Category Archives: spark

Get your spark job running on spark job server with Mesos and Docker

Spark Job Server (SJS) has a readme on how to run spark jobs, but some details are missing when you want to quickly deploy a spark job server as a docker, and able to submit a job to Mesos with Spark dockers. Writing spark job (sqlcontext in this blog) requires certain configurations as well.

Components include Spark Job Server (as docker, spark 1.6.1 for mesos 0.25.0), Spark Job (scala), Mesos (0.25.0) and Spark docker (1.6.1 with mesos 0.25.0).

0. Get Default Spark Job Server docker to running first

Docker is the most convenient way to start a SJS server. The only problem is that SJS docker is written as sbt-docker instead of conventional Dockerfile.  Later we will have to change the build.sbt to customize our docker, but before that let’s run the default one to test first.

Follow the docs docker,  we pulled the default docker image from dockerhub and SJS started automatically.

docker run -d -p 8090:8090 velvia/spark-jobserver:0.6.2.mesos-0.28.1.spark-1.6.1

Obtain the wordcount jar by git clone repo and make sure you have sbt installed. Remember to checkout branch with version 0.6.2, instead of master. Run packaging at project root

sbt job-server-tests/package

allocate the jar in generated target folder and follow the README.md.

upload the jar

curl --data-binary @job-server-tests/target/scala-2.10/job-server-tests-$VER.jar localhost:8090/jars/test
curl -d "input.string = a b c a b see" 'localhost:8090/jobs?appName=test&classPath=spark.jobserver.WordCountExample'

Obtain the sql context jar for testing sql context.
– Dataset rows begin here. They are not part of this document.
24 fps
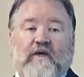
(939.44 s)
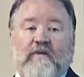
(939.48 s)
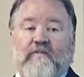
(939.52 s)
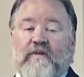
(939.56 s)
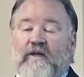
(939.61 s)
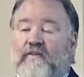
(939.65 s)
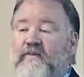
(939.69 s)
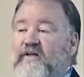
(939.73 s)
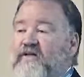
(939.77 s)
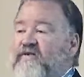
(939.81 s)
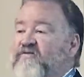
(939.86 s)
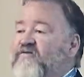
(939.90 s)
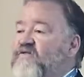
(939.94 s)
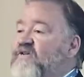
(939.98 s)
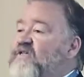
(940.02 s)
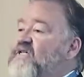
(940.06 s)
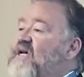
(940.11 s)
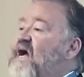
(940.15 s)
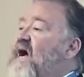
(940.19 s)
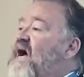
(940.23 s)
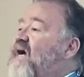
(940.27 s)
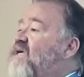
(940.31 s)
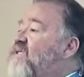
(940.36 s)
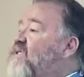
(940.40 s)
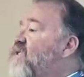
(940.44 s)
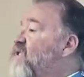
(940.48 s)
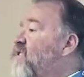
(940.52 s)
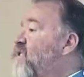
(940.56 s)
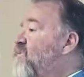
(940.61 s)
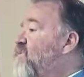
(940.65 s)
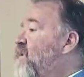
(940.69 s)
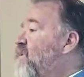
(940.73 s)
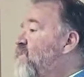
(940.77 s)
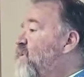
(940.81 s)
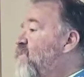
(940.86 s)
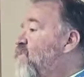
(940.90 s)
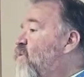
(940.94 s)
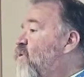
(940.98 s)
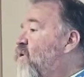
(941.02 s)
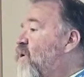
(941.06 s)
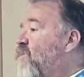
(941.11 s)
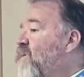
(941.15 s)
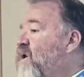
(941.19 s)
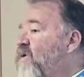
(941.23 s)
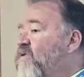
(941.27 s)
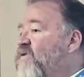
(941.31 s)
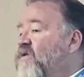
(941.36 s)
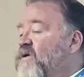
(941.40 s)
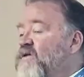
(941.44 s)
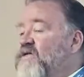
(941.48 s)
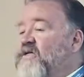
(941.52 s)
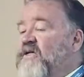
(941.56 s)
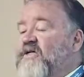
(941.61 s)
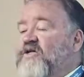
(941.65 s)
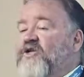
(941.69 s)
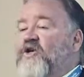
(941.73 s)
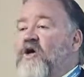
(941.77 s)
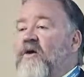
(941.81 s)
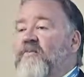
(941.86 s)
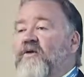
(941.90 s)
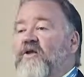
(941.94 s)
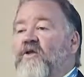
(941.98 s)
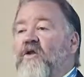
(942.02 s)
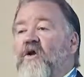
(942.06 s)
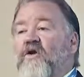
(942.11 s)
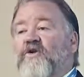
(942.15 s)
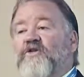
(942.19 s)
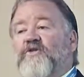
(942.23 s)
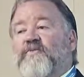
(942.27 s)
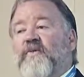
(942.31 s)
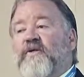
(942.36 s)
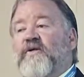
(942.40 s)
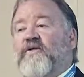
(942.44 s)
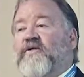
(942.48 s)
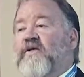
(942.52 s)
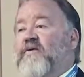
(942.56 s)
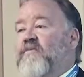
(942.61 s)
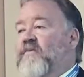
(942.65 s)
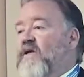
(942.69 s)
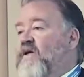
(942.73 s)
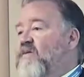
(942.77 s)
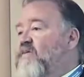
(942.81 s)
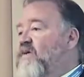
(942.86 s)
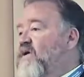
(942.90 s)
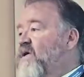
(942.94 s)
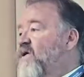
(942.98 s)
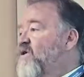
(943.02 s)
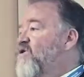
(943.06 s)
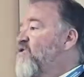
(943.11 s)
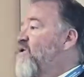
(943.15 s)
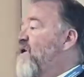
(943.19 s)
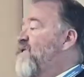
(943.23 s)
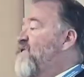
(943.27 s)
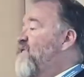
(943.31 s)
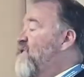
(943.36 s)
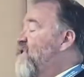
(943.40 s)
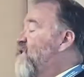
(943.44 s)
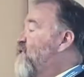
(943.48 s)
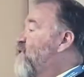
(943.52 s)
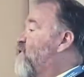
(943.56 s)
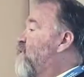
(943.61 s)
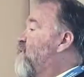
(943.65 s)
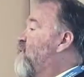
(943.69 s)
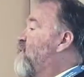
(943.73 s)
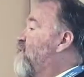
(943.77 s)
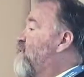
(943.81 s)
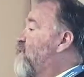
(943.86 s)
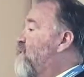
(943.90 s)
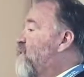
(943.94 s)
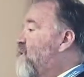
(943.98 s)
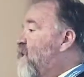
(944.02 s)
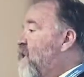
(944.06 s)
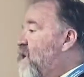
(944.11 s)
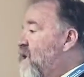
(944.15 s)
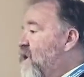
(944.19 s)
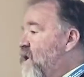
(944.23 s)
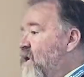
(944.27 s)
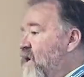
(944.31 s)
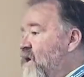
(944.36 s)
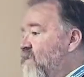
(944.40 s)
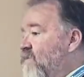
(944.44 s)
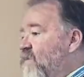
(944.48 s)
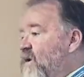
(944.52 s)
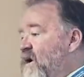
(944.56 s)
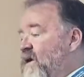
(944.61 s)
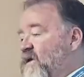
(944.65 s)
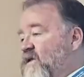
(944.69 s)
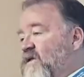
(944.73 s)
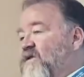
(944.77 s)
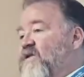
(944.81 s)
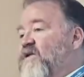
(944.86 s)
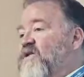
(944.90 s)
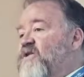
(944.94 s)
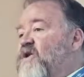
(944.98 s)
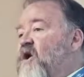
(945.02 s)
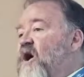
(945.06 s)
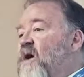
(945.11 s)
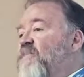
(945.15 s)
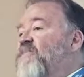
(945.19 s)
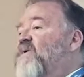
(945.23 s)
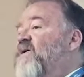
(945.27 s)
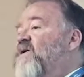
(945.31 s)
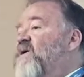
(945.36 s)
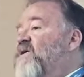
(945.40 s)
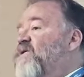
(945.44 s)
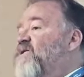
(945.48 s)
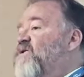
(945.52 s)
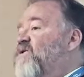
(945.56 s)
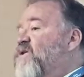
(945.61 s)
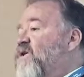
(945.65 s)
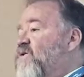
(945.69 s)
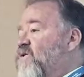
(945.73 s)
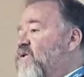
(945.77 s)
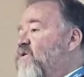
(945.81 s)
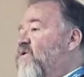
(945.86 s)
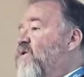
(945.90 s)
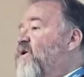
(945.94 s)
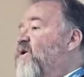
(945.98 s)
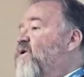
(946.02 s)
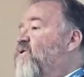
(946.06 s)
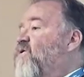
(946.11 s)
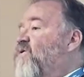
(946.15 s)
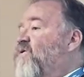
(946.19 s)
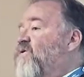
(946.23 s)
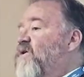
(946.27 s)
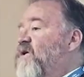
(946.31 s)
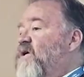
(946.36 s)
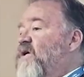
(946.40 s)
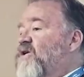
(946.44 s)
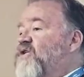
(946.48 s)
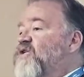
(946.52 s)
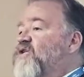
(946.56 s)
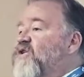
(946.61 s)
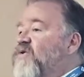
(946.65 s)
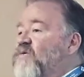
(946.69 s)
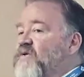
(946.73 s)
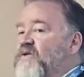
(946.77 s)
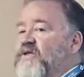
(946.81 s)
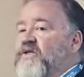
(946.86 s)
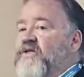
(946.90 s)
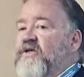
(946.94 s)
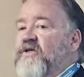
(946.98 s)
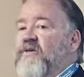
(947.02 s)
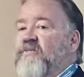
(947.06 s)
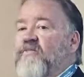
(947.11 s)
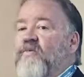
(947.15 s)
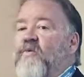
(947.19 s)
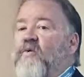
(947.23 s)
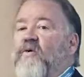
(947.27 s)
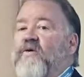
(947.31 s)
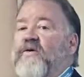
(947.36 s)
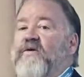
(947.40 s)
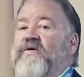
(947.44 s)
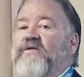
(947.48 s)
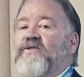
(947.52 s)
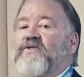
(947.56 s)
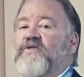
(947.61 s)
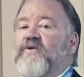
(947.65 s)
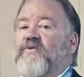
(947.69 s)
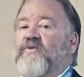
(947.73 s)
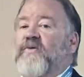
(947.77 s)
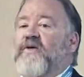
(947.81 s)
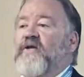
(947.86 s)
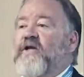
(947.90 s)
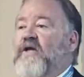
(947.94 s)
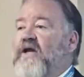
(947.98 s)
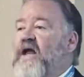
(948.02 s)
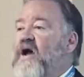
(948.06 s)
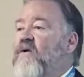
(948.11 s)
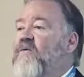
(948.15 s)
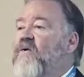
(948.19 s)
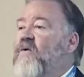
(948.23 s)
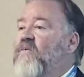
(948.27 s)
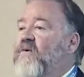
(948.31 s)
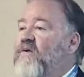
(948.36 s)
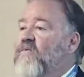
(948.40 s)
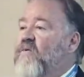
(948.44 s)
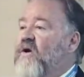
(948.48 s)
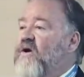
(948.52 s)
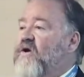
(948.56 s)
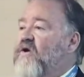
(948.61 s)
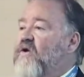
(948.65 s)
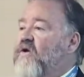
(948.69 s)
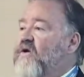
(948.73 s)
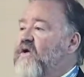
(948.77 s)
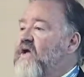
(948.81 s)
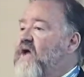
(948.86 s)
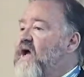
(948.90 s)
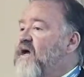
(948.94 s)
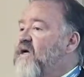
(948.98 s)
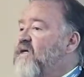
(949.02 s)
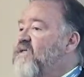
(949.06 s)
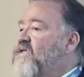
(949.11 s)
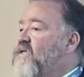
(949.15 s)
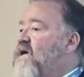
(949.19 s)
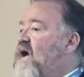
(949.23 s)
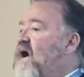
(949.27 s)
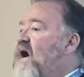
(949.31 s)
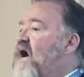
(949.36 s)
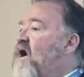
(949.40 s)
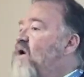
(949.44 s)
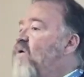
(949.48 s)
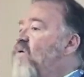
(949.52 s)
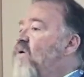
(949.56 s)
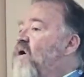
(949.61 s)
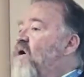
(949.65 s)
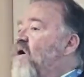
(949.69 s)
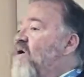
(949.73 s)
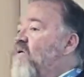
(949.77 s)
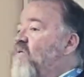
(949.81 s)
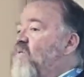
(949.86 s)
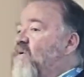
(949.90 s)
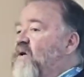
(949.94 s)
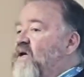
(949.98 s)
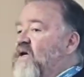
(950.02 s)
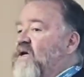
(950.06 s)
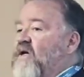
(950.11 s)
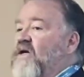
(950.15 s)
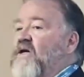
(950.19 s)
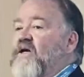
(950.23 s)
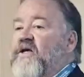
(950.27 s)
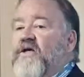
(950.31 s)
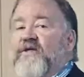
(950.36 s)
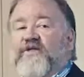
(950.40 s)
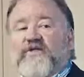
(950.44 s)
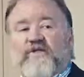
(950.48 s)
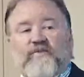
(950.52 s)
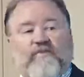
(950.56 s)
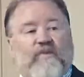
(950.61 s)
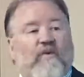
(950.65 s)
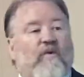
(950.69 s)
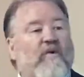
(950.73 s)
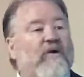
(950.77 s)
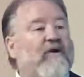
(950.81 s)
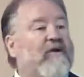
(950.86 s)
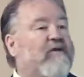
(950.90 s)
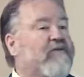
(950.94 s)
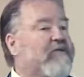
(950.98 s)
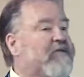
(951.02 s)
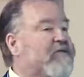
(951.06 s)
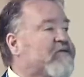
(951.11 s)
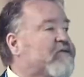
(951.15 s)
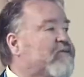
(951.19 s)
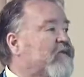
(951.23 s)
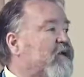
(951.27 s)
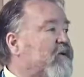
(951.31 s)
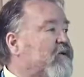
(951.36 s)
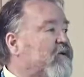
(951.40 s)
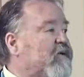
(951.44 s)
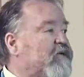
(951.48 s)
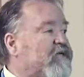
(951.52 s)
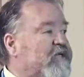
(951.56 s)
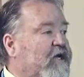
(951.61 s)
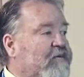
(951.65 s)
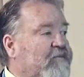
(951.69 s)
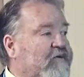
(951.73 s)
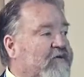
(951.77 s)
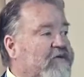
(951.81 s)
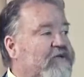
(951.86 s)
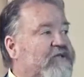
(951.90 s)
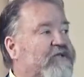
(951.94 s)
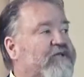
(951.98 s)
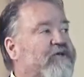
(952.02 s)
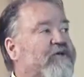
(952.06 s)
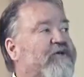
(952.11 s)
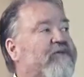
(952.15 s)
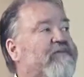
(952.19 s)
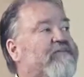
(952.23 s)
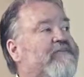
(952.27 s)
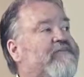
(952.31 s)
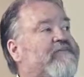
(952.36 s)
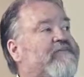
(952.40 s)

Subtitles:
Maybe different tasks, and maybe more about things like job enlargement. They may be transitions. But the topic is still critical. The issue is still important. So really now what we want to look at is how are we supporting this type of concern.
Follow doc/contexts.md

sbt 'job-server-extras/package'
curl --data-binary @job-server-extras/job-server-extras/target/scala-2.10/job-server-extras_2.10-0.6.2-SNAPSHOT-tests.jar  127.0.0.1:8090/jars/sql

create sql context
curl -d "" '127.0.0.1:8090/contexts/sql-context?context-factory=spark.jobserver.context.SQLContextFactory'

curl -d "sql = \"select * from addresses limit 10\"" '127.0.0.1:8090/jobs?appName=sql&classPath=spark.jobserver.SqlTestJob&context=sql-context&sync=true'

If wired thing happen when building jars, do ‘sbt clean’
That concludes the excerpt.